Problem to work on:
Images in the data are to be skipped, while every line is restated exactly as written.

"""

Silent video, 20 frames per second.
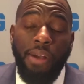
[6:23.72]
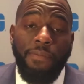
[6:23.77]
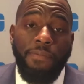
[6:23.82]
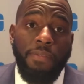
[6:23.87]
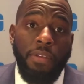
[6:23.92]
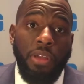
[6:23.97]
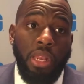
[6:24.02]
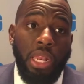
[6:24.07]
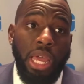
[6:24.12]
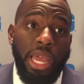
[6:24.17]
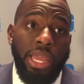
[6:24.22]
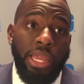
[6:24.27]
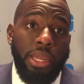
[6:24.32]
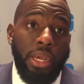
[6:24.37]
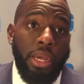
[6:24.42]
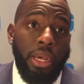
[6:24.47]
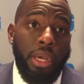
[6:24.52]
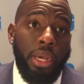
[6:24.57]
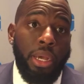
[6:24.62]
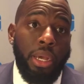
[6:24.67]
I feel like
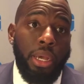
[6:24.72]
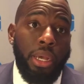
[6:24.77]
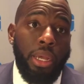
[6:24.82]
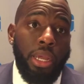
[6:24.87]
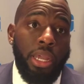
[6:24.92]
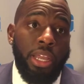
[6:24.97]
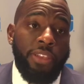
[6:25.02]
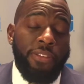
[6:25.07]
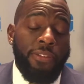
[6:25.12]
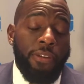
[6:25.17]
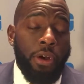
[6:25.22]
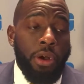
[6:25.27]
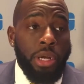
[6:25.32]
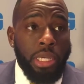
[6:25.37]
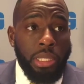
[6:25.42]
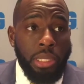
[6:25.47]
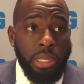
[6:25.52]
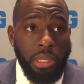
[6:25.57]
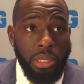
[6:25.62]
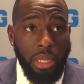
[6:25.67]
as
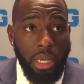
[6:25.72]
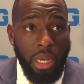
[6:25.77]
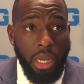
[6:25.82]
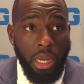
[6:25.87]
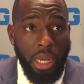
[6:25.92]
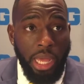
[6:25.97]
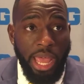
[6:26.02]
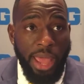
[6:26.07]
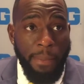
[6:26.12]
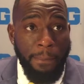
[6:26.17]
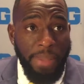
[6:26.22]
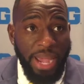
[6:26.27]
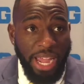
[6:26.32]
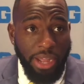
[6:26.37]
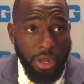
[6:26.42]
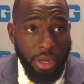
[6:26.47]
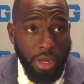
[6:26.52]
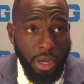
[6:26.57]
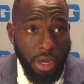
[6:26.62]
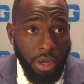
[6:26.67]
far as at
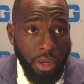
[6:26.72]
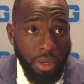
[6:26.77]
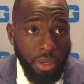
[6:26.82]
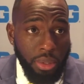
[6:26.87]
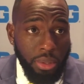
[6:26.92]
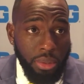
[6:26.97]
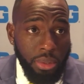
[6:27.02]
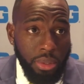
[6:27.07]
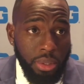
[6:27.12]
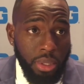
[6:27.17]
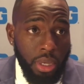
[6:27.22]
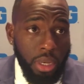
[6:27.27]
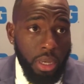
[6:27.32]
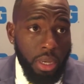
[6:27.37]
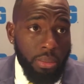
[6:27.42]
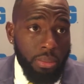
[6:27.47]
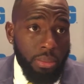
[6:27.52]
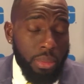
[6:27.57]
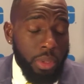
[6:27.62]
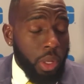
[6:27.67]
backer goes,
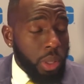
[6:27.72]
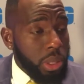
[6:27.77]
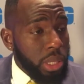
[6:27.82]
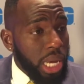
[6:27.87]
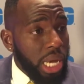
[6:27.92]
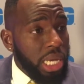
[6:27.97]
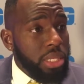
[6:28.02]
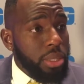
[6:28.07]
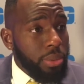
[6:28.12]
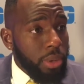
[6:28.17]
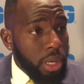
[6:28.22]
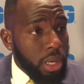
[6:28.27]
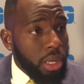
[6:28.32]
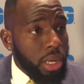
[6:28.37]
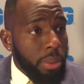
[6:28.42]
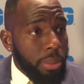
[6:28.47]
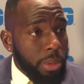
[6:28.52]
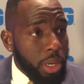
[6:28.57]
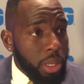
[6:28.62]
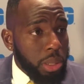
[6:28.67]
those guys are
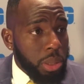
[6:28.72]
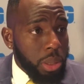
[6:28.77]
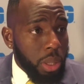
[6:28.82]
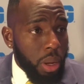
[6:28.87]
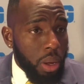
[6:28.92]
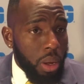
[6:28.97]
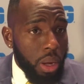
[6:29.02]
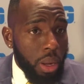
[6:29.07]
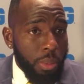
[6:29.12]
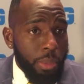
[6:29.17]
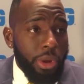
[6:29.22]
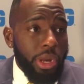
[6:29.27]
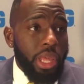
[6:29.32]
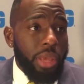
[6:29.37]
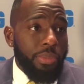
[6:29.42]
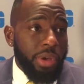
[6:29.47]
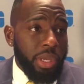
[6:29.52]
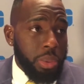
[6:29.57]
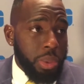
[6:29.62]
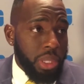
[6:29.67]
coming on strong. I'm really
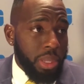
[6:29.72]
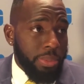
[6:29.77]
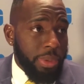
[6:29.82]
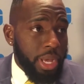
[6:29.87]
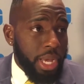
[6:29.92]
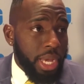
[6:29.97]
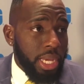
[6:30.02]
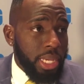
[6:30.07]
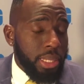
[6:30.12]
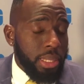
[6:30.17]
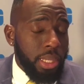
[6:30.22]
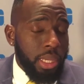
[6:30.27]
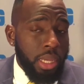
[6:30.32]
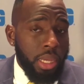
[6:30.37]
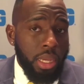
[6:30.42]
impressed with Tobias.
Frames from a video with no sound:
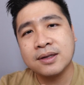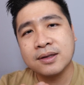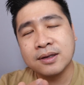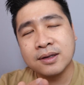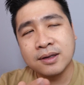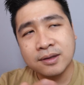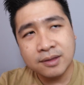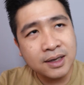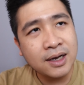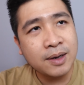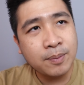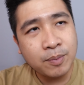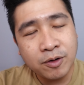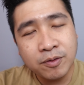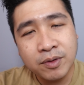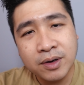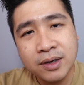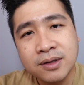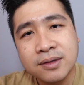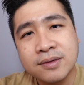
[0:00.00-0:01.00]

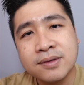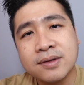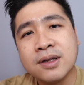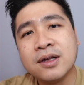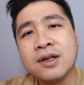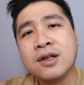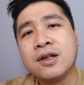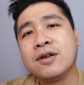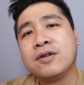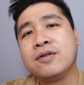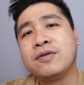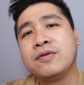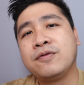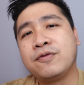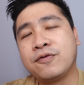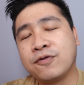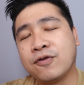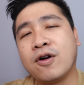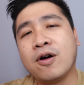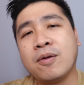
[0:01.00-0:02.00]
Singaporeans
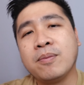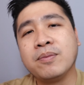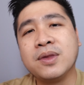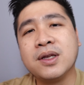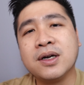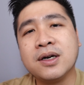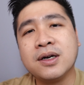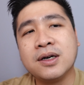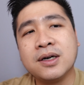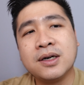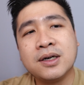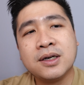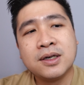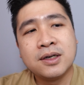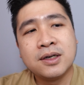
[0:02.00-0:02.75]
from the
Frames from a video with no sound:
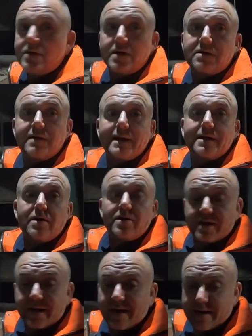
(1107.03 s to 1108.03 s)
to crack on,
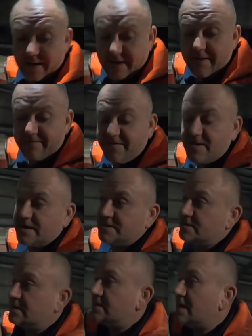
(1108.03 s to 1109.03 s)
I can get
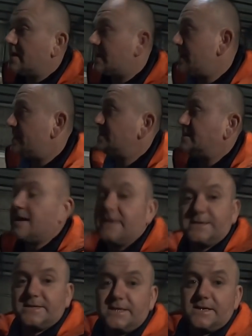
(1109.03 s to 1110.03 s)
finished and then get this
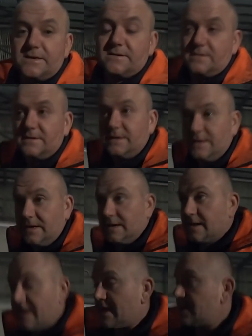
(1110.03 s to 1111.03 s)
edited and get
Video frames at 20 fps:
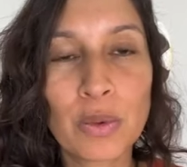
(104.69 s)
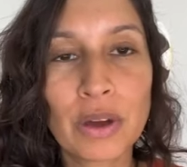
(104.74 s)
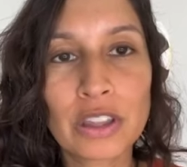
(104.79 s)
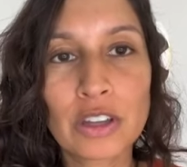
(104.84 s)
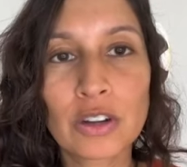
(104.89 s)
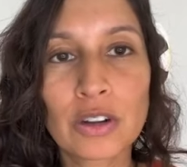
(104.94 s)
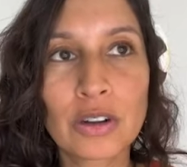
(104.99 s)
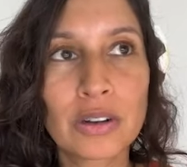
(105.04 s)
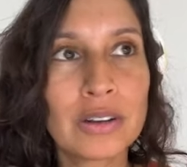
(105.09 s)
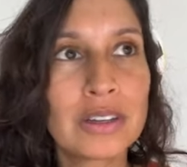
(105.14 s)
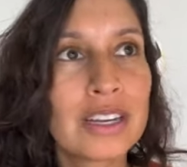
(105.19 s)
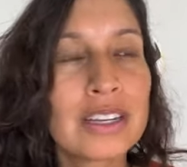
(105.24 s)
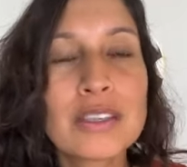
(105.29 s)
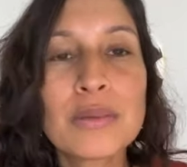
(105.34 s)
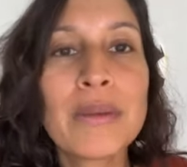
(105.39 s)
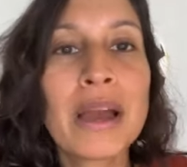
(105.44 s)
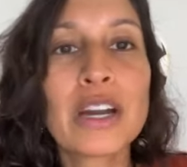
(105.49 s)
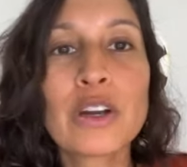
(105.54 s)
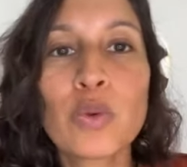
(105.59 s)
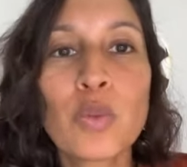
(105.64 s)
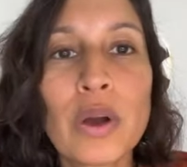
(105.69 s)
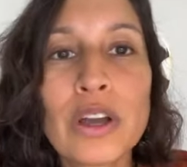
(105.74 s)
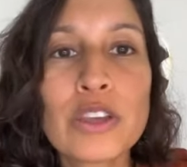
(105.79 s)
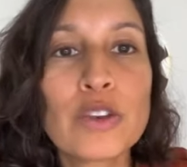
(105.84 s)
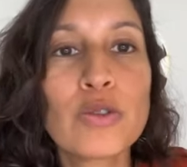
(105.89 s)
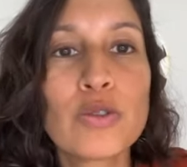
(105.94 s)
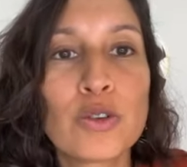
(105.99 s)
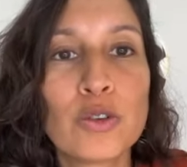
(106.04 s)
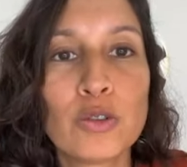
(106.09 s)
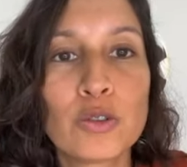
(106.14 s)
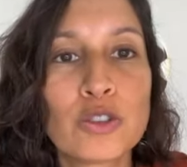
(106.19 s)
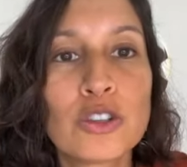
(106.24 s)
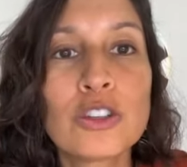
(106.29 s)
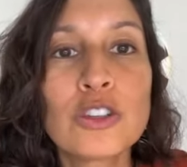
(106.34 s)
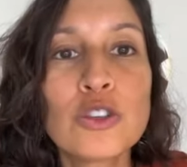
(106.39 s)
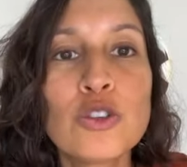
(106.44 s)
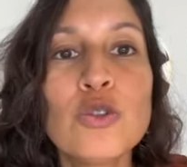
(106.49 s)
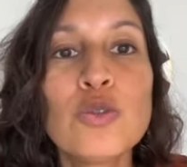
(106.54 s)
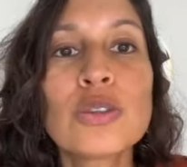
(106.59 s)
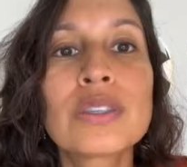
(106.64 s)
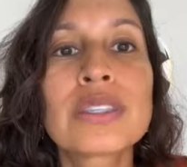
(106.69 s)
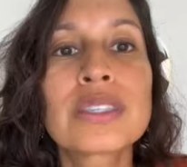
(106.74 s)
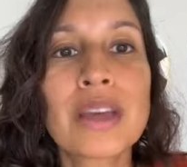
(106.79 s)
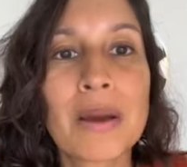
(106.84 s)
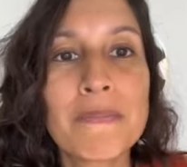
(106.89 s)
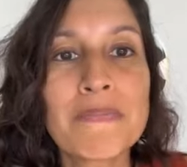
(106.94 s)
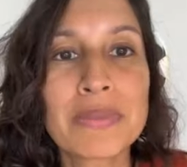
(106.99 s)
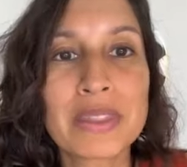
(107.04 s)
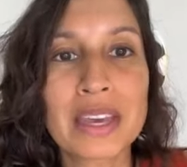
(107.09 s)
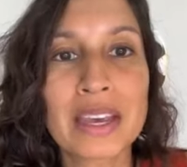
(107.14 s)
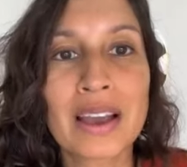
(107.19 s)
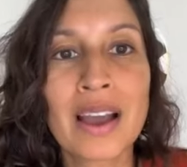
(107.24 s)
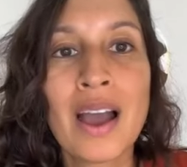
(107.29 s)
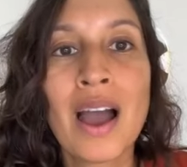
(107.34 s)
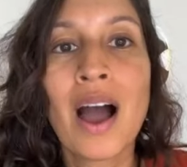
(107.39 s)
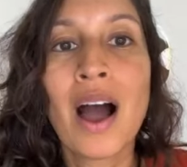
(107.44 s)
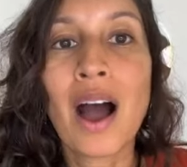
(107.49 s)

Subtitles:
Whether, it doesn't matter what you use, just use something.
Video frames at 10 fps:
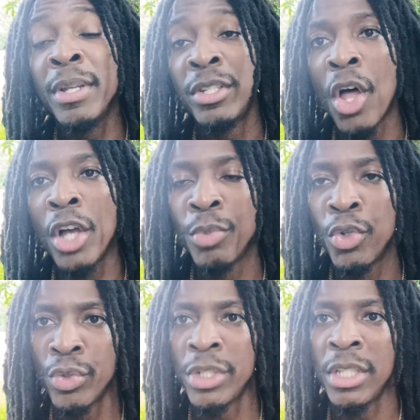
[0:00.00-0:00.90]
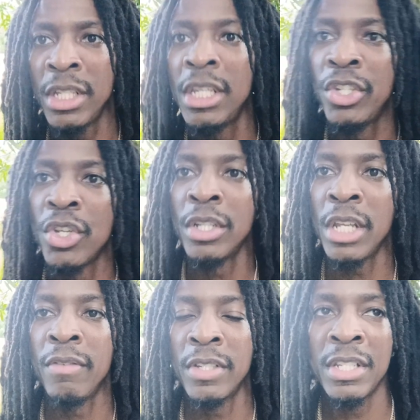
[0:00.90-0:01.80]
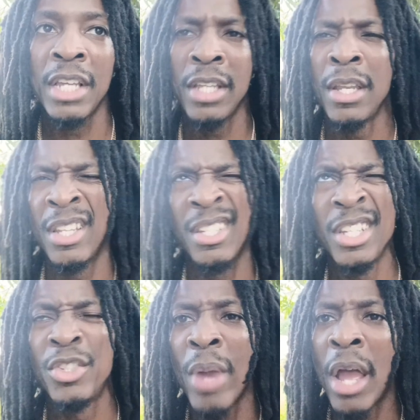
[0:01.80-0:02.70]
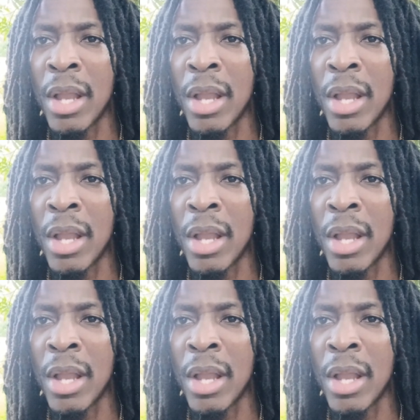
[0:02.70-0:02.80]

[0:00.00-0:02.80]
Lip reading: loss most recently to Keyshawn Davis, as I said, in the sixth round, I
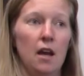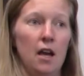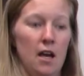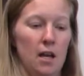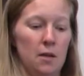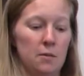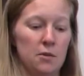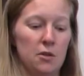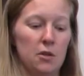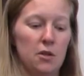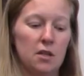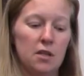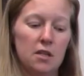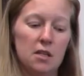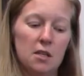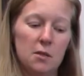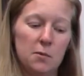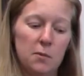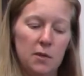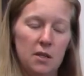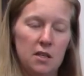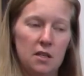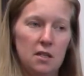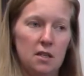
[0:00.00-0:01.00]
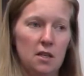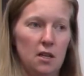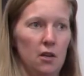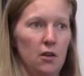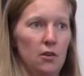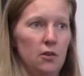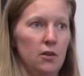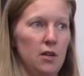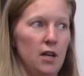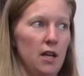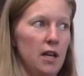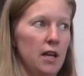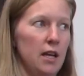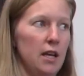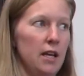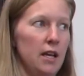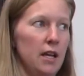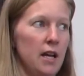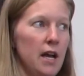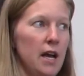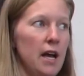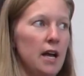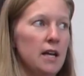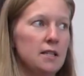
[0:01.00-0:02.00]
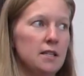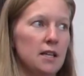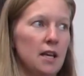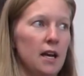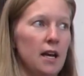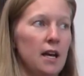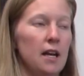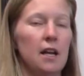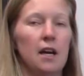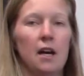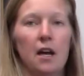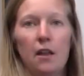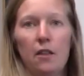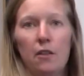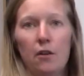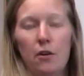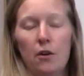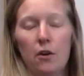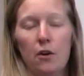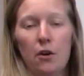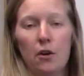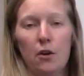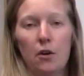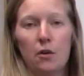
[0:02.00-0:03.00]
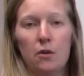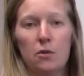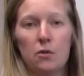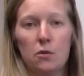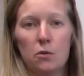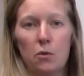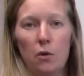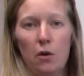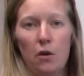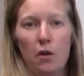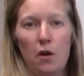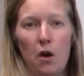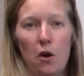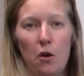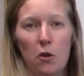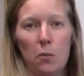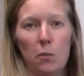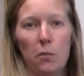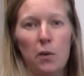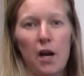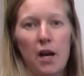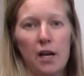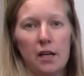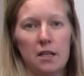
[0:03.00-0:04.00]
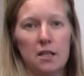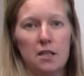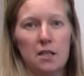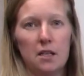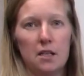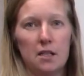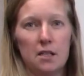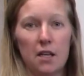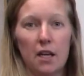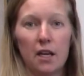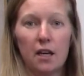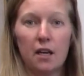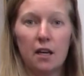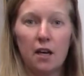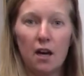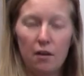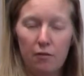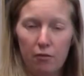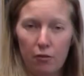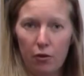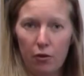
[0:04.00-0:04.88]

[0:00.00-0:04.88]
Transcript: So this has been tilled, and it hasn't had other soil health practices like cover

"""

Output for this task:
Silent video, 20 frames per second.
[6:23.72]
[6:23.77]
[6:23.82]
[6:23.87]
[6:23.92]
[6:23.97]
[6:24.02]
[6:24.07]
[6:24.12]
[6:24.17]
[6:24.22]
[6:24.27]
[6:24.32]
[6:24.37]
[6:24.42]
[6:24.47]
[6:24.52]
[6:24.57]
[6:24.62]
[6:24.67]
I feel like
[6:24.72]
[6:24.77]
[6:24.82]
[6:24.87]
[6:24.92]
[6:24.97]
[6:25.02]
[6:25.07]
[6:25.12]
[6:25.17]
[6:25.22]
[6:25.27]
[6:25.32]
[6:25.37]
[6:25.42]
[6:25.47]
[6:25.52]
[6:25.57]
[6:25.62]
[6:25.67]
as
[6:25.72]
[6:25.77]
[6:25.82]
[6:25.87]
[6:25.92]
[6:25.97]
[6:26.02]
[6:26.07]
[6:26.12]
[6:26.17]
[6:26.22]
[6:26.27]
[6:26.32]
[6:26.37]
[6:26.42]
[6:26.47]
[6:26.52]
[6:26.57]
[6:26.62]
[6:26.67]
far as at
[6:26.72]
[6:26.77]
[6:26.82]
[6:26.87]
[6:26.92]
[6:26.97]
[6:27.02]
[6:27.07]
[6:27.12]
[6:27.17]
[6:27.22]
[6:27.27]
[6:27.32]
[6:27.37]
[6:27.42]
[6:27.47]
[6:27.52]
[6:27.57]
[6:27.62]
[6:27.67]
backer goes,
[6:27.72]
[6:27.77]
[6:27.82]
[6:27.87]
[6:27.92]
[6:27.97]
[6:28.02]
[6:28.07]
[6:28.12]
[6:28.17]
[6:28.22]
[6:28.27]
[6:28.32]
[6:28.37]
[6:28.42]
[6:28.47]
[6:28.52]
[6:28.57]
[6:28.62]
[6:28.67]
those guys are
[6:28.72]
[6:28.77]
[6:28.82]
[6:28.87]
[6:28.92]
[6:28.97]
[6:29.02]
[6:29.07]
[6:29.12]
[6:29.17]
[6:29.22]
[6:29.27]
[6:29.32]
[6:29.37]
[6:29.42]
[6:29.47]
[6:29.52]
[6:29.57]
[6:29.62]
[6:29.67]
coming on strong. I'm really
[6:29.72]
[6:29.77]
[6:29.82]
[6:29.87]
[6:29.92]
[6:29.97]
[6:30.02]
[6:30.07]
[6:30.12]
[6:30.17]
[6:30.22]
[6:30.27]
[6:30.32]
[6:30.37]
[6:30.42]
impressed with Tobias.
Frames from a video with no sound:
[0:00.00-0:01.00]

[0:01.00-0:02.00]
Singaporeans
[0:02.00-0:02.75]
from the
Frames from a video with no sound:
(1107.03 s to 1108.03 s)
to crack on,
(1108.03 s to 1109.03 s)
I can get
(1109.03 s to 1110.03 s)
finished and then get this
(1110.03 s to 1111.03 s)
edited and get
Video frames at 20 fps:
(104.69 s)
(104.74 s)
(104.79 s)
(104.84 s)
(104.89 s)
(104.94 s)
(104.99 s)
(105.04 s)
(105.09 s)
(105.14 s)
(105.19 s)
(105.24 s)
(105.29 s)
(105.34 s)
(105.39 s)
(105.44 s)
(105.49 s)
(105.54 s)
(105.59 s)
(105.64 s)
(105.69 s)
(105.74 s)
(105.79 s)
(105.84 s)
(105.89 s)
(105.94 s)
(105.99 s)
(106.04 s)
(106.09 s)
(106.14 s)
(106.19 s)
(106.24 s)
(106.29 s)
(106.34 s)
(106.39 s)
(106.44 s)
(106.49 s)
(106.54 s)
(106.59 s)
(106.64 s)
(106.69 s)
(106.74 s)
(106.79 s)
(106.84 s)
(106.89 s)
(106.94 s)
(106.99 s)
(107.04 s)
(107.09 s)
(107.14 s)
(107.19 s)
(107.24 s)
(107.29 s)
(107.34 s)
(107.39 s)
(107.44 s)
(107.49 s)

Subtitles:
Whether, it doesn't matter what you use, just use something.
Video frames at 10 fps:
[0:00.00-0:00.90]
[0:00.90-0:01.80]
[0:01.80-0:02.70]
[0:02.70-0:02.80]

[0:00.00-0:02.80]
Lip reading: loss most recently to Keyshawn Davis, as I said, in the sixth round, I
[0:00.00-0:01.00]
[0:01.00-0:02.00]
[0:02.00-0:03.00]
[0:03.00-0:04.00]
[0:04.00-0:04.88]

[0:00.00-0:04.88]
Transcript: So this has been tilled, and it hasn't had other soil health practices like cover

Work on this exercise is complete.